IV

» J’ai omis de dire quelque chose sur la famille de mon mari.

» Dans le temps où nous nous promenions ensemble, il m’apprit qu’il était orphelin, qu’il avait un oncle et une tante au Canada et un frère établi en Écosse.

» Avant que nous fussions mariés, il me communiqua une lettre de son frère.

» Celui-ci exprimait son chagrin de ne pouvoir venir en Angleterre pour assister à notre mariage et nous souhaiter joie, bonheur, et santé.

» Le bon Mr Bapchild, auquel j’écrivis en secret ce qui était arrivé, me répondit pour me conseiller d’attendre un peu et de voir ce que ferait mon mari par la suite.

» Je n’eus pas à attendre longtemps.

» Il était pris de boisson le lendemain et le jour suivant.

» En apprenant cela, Mr Bapchild me demanda de lui envoyer la lettre du frère de mon mari.

» Il me rappela quelques-unes des histoires racontées sur mon mari et auxquelles j’avais refusé de croire avant mon mariage, et ajouta qu’il serait peut-être bon de prendre des informations.

» En voici le résultat.

» Le frère de mon mari était à cette époque placé secrètement et sur sa demande entre les mains d’un médecin qui s’était chargé de le faire rompre avec ses habitudes d’ivrognerie.

» “La passion des liqueurs fortes, écrivait le docteur, est dans la famille. Ils restent sobres pendant des mois, ne prennent rien de plus fort que du thé.
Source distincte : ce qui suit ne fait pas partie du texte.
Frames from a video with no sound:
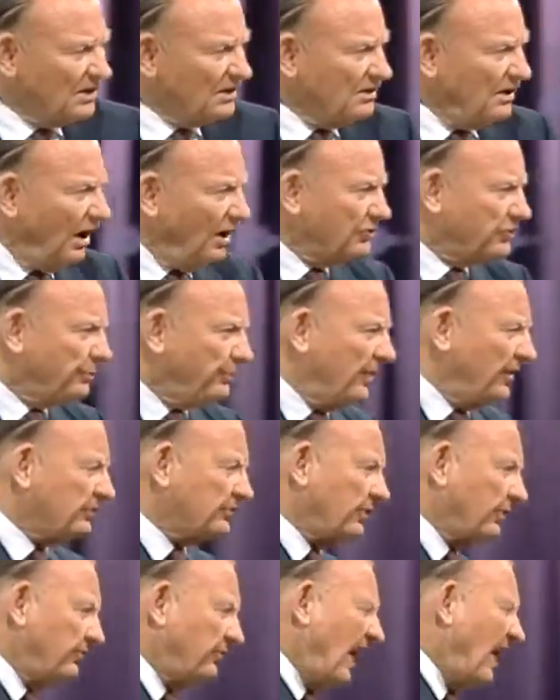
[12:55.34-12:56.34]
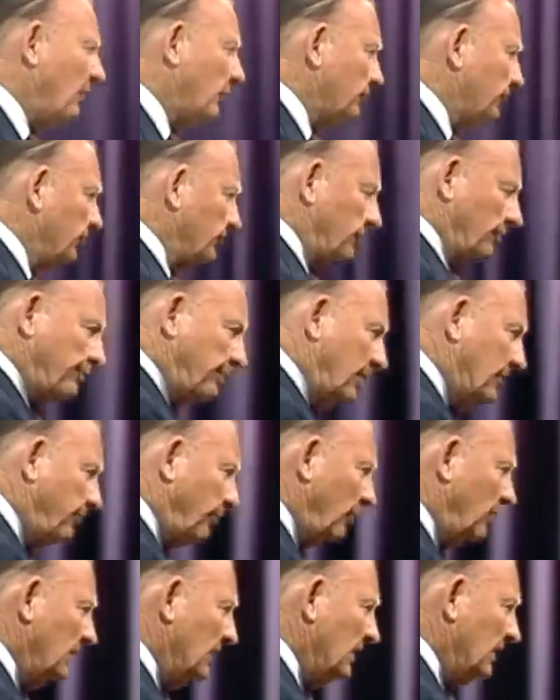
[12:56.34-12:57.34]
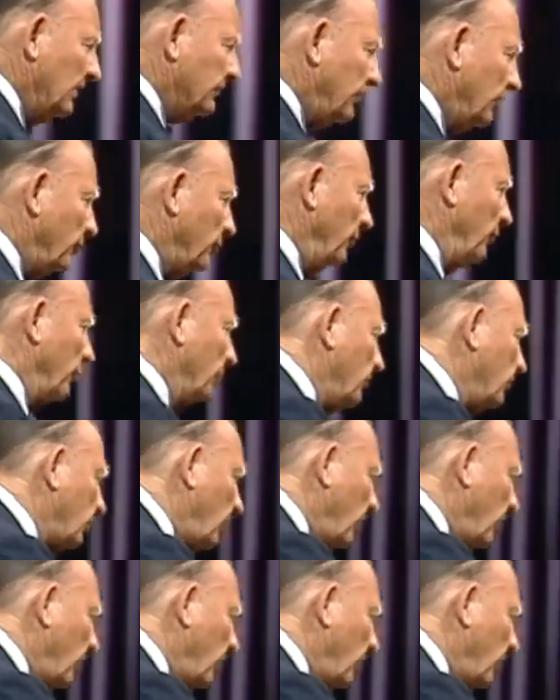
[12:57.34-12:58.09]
God speaks to thousands of people. Says, would you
Puis l’accès s’empare d’eux et ils boivent, boivent comme des fous et deviennent de malheureux abandonnés.”

» Voilà le mari que je m’étais donné.

» J’avais offensé mes parents, je me les étais aliénés pour lui.

» Triste perspective pour une femme !

» Avant une année, l’argent déposé à la banque était dissipé et mon mari était sans emploi.

» Il trouvait facilement de l’ouvrage, étant ouvrier de premier ordre quand il était sobre, mais il se faisait congédier dès que sa passion pour la boisson le reprenait.

» J’étais désespérée de quitter notre petite maison si bien tenue et de vendre mon joli mobilier, et je lui proposai de chercher de l’emploi, pendant le jour, comme cuisinière et de laisser aller les choses pendant qu’il cherchait à retrouver de l’ouvrage.

» Il était sobre et repentant à ce moment-là, il accepta ma proposition : bien plus, il prit l’engagement de devenir un nouvel homme.

» Tout alla donc assez bien pendant quelque temps.

» Nous n’avions à penser qu’à nous.

» Je n’avais pas d’enfant et peu de chance d’en avoir jamais.

» Différente de beaucoup de femmes, je regardais cela comme une chose heureuse.

» Dans ma situation, dès que je la connus, devenir mère n’eût été qu’une aggravation de ma cruelle destinée.

» Le genre d’emploi que je cherchais ne pouvait se trouver en un jour.

» Le bon Mr Bapchild me donna un certificat, et notre propriétaire, un digne homme appartenant, j’ai le regret de le dire, à l’Église romaine, parla pour moi à l’intendant d’un club.

» Néanmoins, il fallut du temps pour persuader les gens que j’étais une aussi parfaite cuisinière que je le prétendais.

» Près d’une quinzaine avait passé avant que j’eusse rien obtenu.

» Enfin j’étais placée.

» Je revenais à la maison, joyeuse, autant que la joie a jamais été dans ma nature, pour annoncer ce qui était arrivé.

» Je trouvai des commissionnaires en train d’emporter le mobilier que j’avais payé de mon argent, pour le vendre aux enchères publiques.

» Je leur demandai comment ils osaient y toucher sans ma permission.

» Ils me répondirent, assez poliment, je l’avoue, qu’ils agissaient d’après les ordres de mon mari, et continuèrent sous mes yeux à charger leur charrette.

» Je montai au premier étage et je trouvai mon mari sur le palier.

» Il était encore pris de boisson.

» Inutile de dire ce qui se passa entre nous.

» Je mentionnerai seulement que ce fut la première fois qu’il leva la main sur moi et me frappa.